Вернувшись к своим запискам и кофе, я иногда вставал размяться и с интересом разглядывал водителей, большинство из которых храпели в своих кабинах; я сравнивал их физиономии, а также позы, в которых их сморил сон.

В начале пятого небо на востоке начало светлеть – неторопливо и словно нерешительно. Один из водителей, проснувшись, прошел к туалету. Вернувшись к машине, он проверил груз, залез в кабину и захлопнул дверь. Зарычал двигатель, и грузовик, погромыхивая, медленно выехал со стоянки. Другие грузовики продолжали тихо спать.

К пяти часам вновь рожденное утро принялся омывать мелкий моросящий дождь.
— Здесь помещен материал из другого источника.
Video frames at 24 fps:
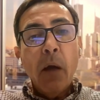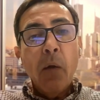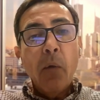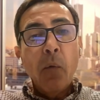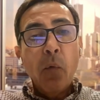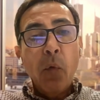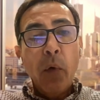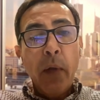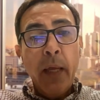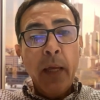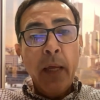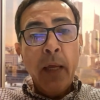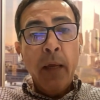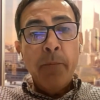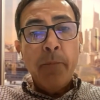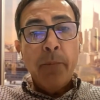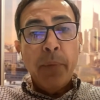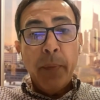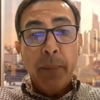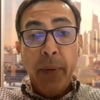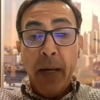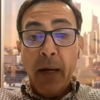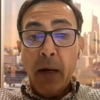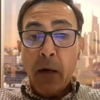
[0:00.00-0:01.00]
we
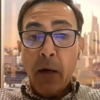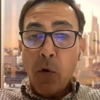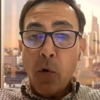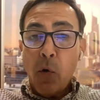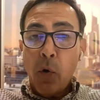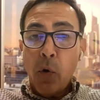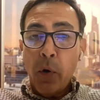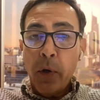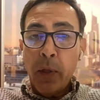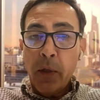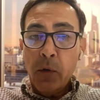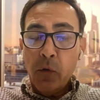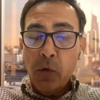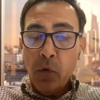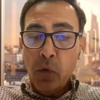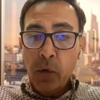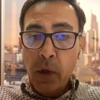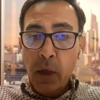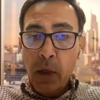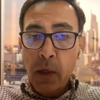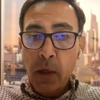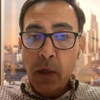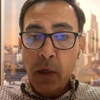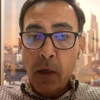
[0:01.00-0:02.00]
prepare according to
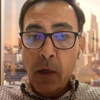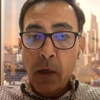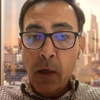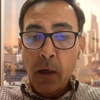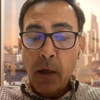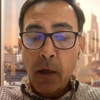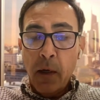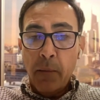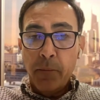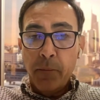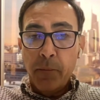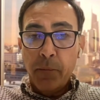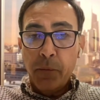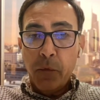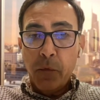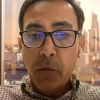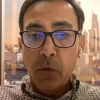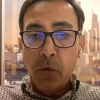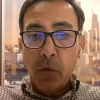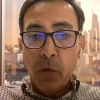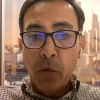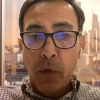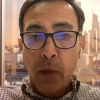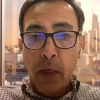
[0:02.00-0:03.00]

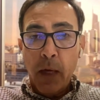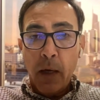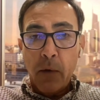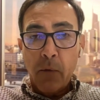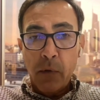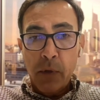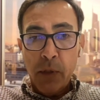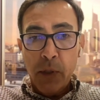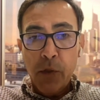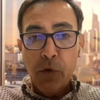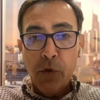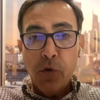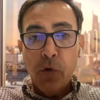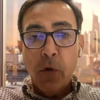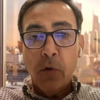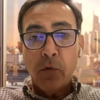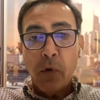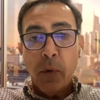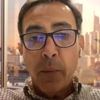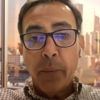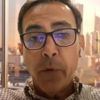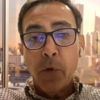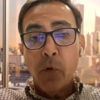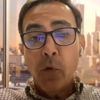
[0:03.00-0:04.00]
the acquisition
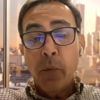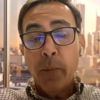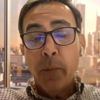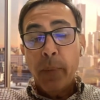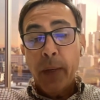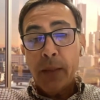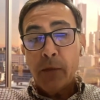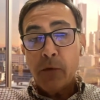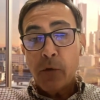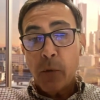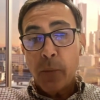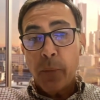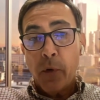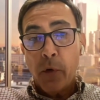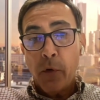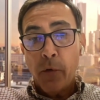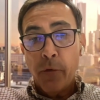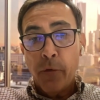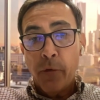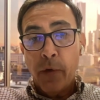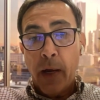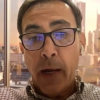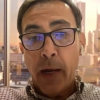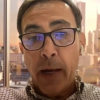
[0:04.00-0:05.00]
entrepreneur investor
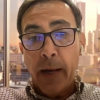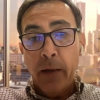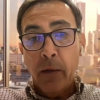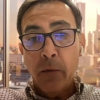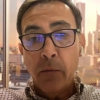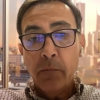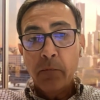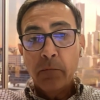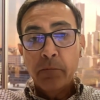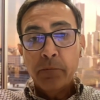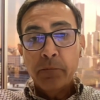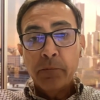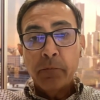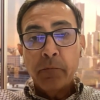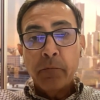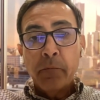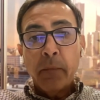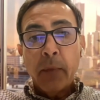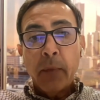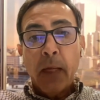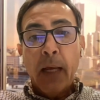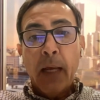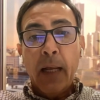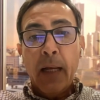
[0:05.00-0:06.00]
profile
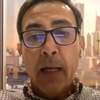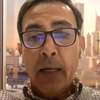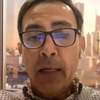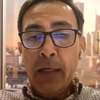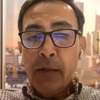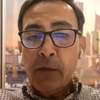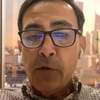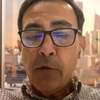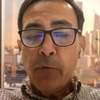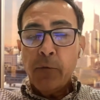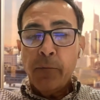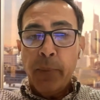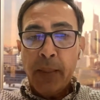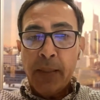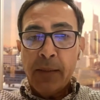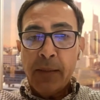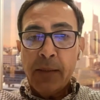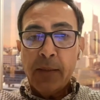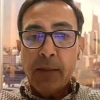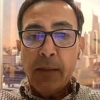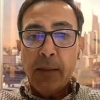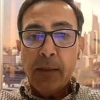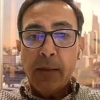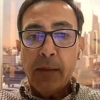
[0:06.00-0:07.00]
a list of
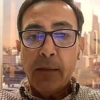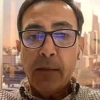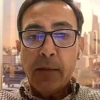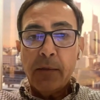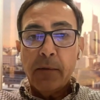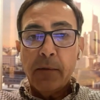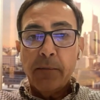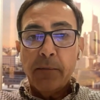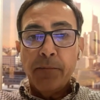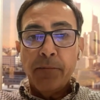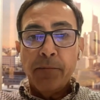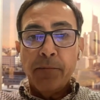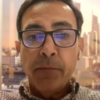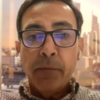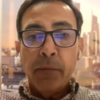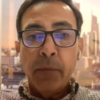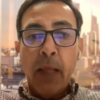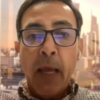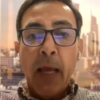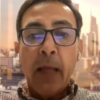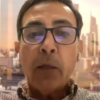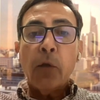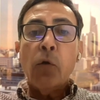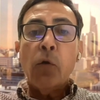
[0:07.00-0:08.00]
businesses
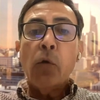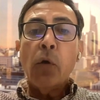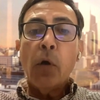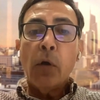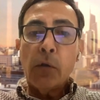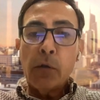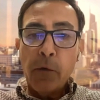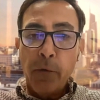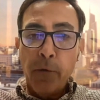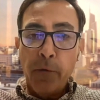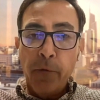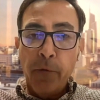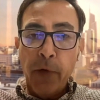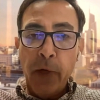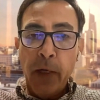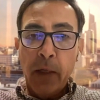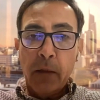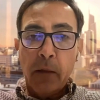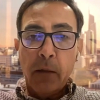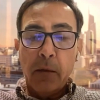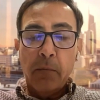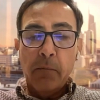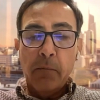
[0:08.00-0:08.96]
that could also fit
Один из взъерошенных петушков местного куриного племени поднял шум, и тут же из травы поднялся писк и треск насекомых.

Шесть часов, и кафе наполняется ароматом оладий масла, бекона и яиц. Пожелав мне удачи в моих странствиях по Америке, уходят ночные официантки. Появляется дневная смена и улыбается, увидев меня сидящим за столом, который я занимал весь вчерашний день.

Теперь я могу приходить и уходить, когда захочу. Более того, я ни за что больше не плачу. В последние тридцать часов я выпил более семидесяти чашек кофе, и этот рекорд предполагает солидную скидку.
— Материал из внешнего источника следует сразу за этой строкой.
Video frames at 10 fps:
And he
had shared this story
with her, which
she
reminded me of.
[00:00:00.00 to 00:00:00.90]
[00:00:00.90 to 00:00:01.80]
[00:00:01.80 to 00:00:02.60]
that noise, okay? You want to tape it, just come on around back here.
Восемь часов. Мак и Говард только что поспешили в Колман, чтобы помочь людям из «Мейфлауэр» разгрузиться. Умчались они непривычно быстро – не помылись и даже не позавтракали. Саквояж Мака будет отдыхать, я думаю, всю неделю.

Я забрался в кабину, только что покинутую Маком и еще теплую от его влажного спящего тела, укрылся старым потертым одеялом и через мгновение уже спал. В десять меня разбудила канонада дождя, который лупил по крыше кабины; Мака и Говарда все еще не было.
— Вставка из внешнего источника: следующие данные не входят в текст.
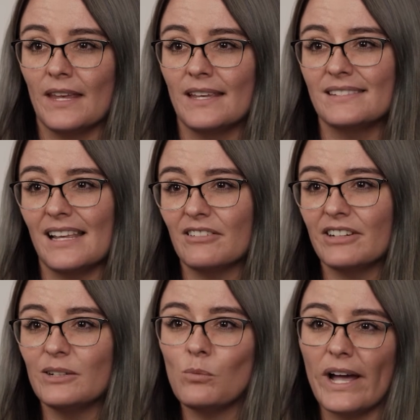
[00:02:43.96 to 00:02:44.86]

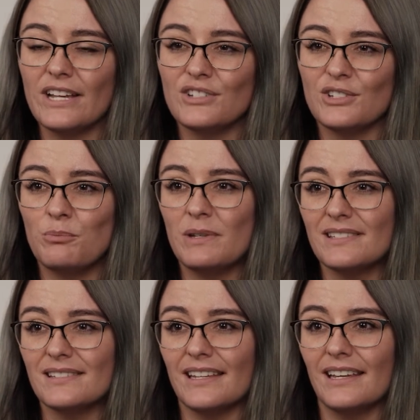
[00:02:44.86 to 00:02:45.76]
salary, wages,
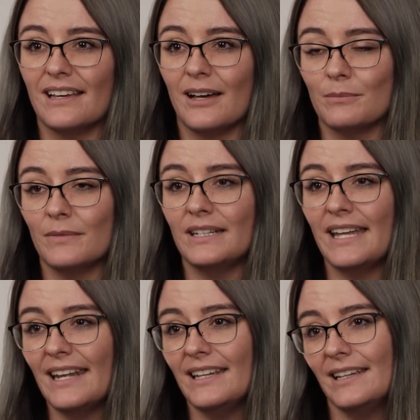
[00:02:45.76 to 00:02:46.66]
business income,
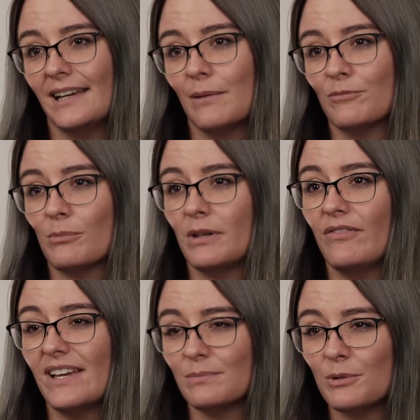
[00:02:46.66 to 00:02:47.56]
net income from
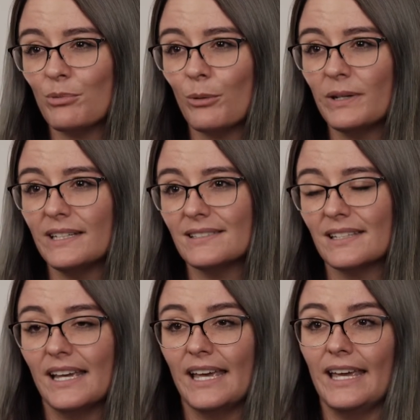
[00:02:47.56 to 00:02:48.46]
investment properties,
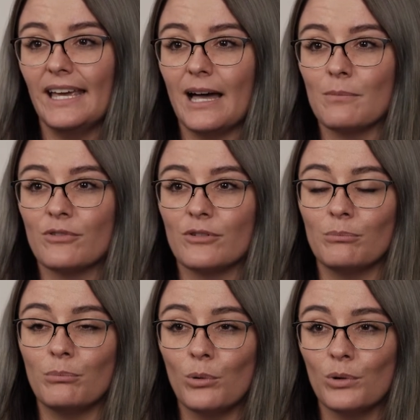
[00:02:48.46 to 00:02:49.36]
income from
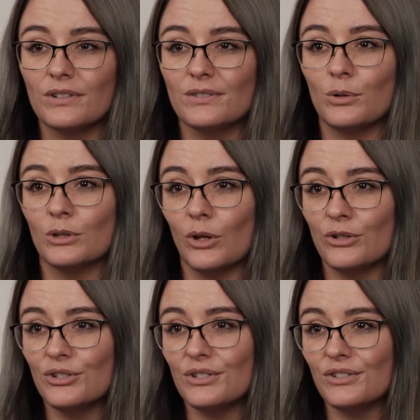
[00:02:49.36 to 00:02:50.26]
boarders or
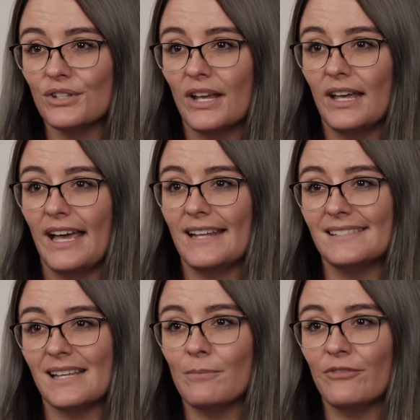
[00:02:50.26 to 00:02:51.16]
lodgers, and
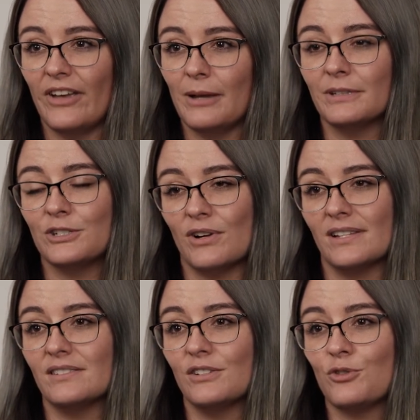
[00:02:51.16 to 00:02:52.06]
some family
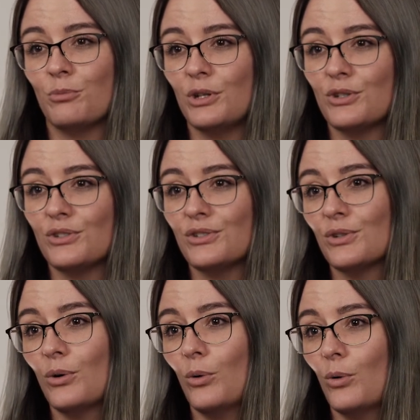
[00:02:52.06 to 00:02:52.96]
trust
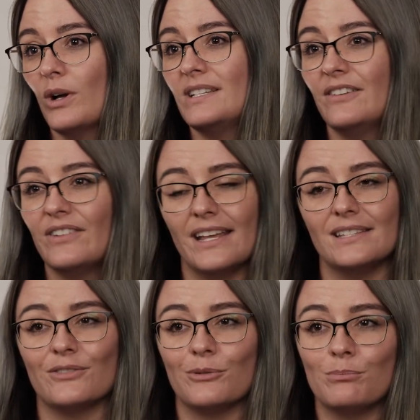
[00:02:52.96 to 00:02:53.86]
distributions or
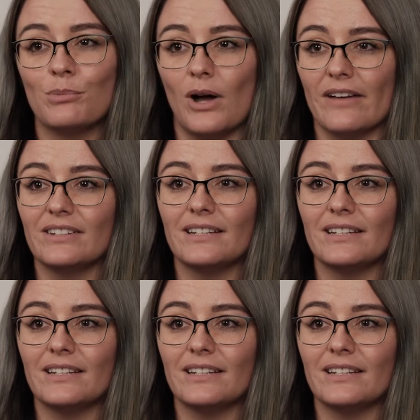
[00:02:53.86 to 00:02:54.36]
dividends from private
Они наконец появились в половине первого, уставшие и забрызганные грязью, – с разгрузкой пришлось возиться в грозу.

– Господи! – проговорил Мак. – Как я вымотан! Давайте поедим и через час – едем.

Это было три часа назад, а мы все еще никуда не двинулись. Они и курили, и хвастались, и занимались пустяками, и приставали к официанткам – так, словно в запасе у них была тысяча лет жизни. Обезумев от нетерпения, я залез со своими записными книжками в кабину. Джон-Лотарио попытался меня обнадежить:

– Не беспокойся, малыш! Если Мак сказал, что будет в Нью-Йорке в среду, то он там будет – даже если зависнет здесь до вечера во вторник.

После проведенных на стоянке сорока часов я знаком здесь со всем до мелочей. Знаю целую толпу разного народа, их симпатии и антипатии, то, над чем они шутят, и то, что они на дух не переносят. А они знают все про меня – или думают, что знают, и снисходительно называют меня «док» или «профессор».

Я лично знаком со всеми грузовиками; мне известен их тоннаж и характер груза, сильные стороны и капризы, а также отличительные особенности.

Все официантки в кафе мне также хорошо знакомы: Кэрол, хозяйка, щелкнула меня своим «Полароидом» в компании со Сью и Нелл. Так я и останусь среди ее прочих фотографий на стене – с небритой физиономией и глазами, выпученными на вспышку. Да, я нашел свое место среди тысяч ее братьев, бойфрендов, которые во время долгих маршрутов по стране заезжают к ней и вновь ее покидают.

– Да! – будет говорить она в будущем какому-нибудь озадаченному посетителю. – Это Док. Классный парень, хотя и немного странный. Он приехал с Маком и Говардом, вот с этими. Я часто думаю: что с ним сталось?

«Побережье мускулов»

В июне 1961 года я наконец приехал в Нью-Йорк и, заняв денег у двоюродного брата, купил новый мотоцикл, «БМВ» R-60 – самый надежный из всех моделей марки. Мне больше не хотелось иметь дела с подержанными мотоциклами, подобными моему последнему R-69, на который какой-то идиот установил не те поршни, их-то и заклинило в Алабаме.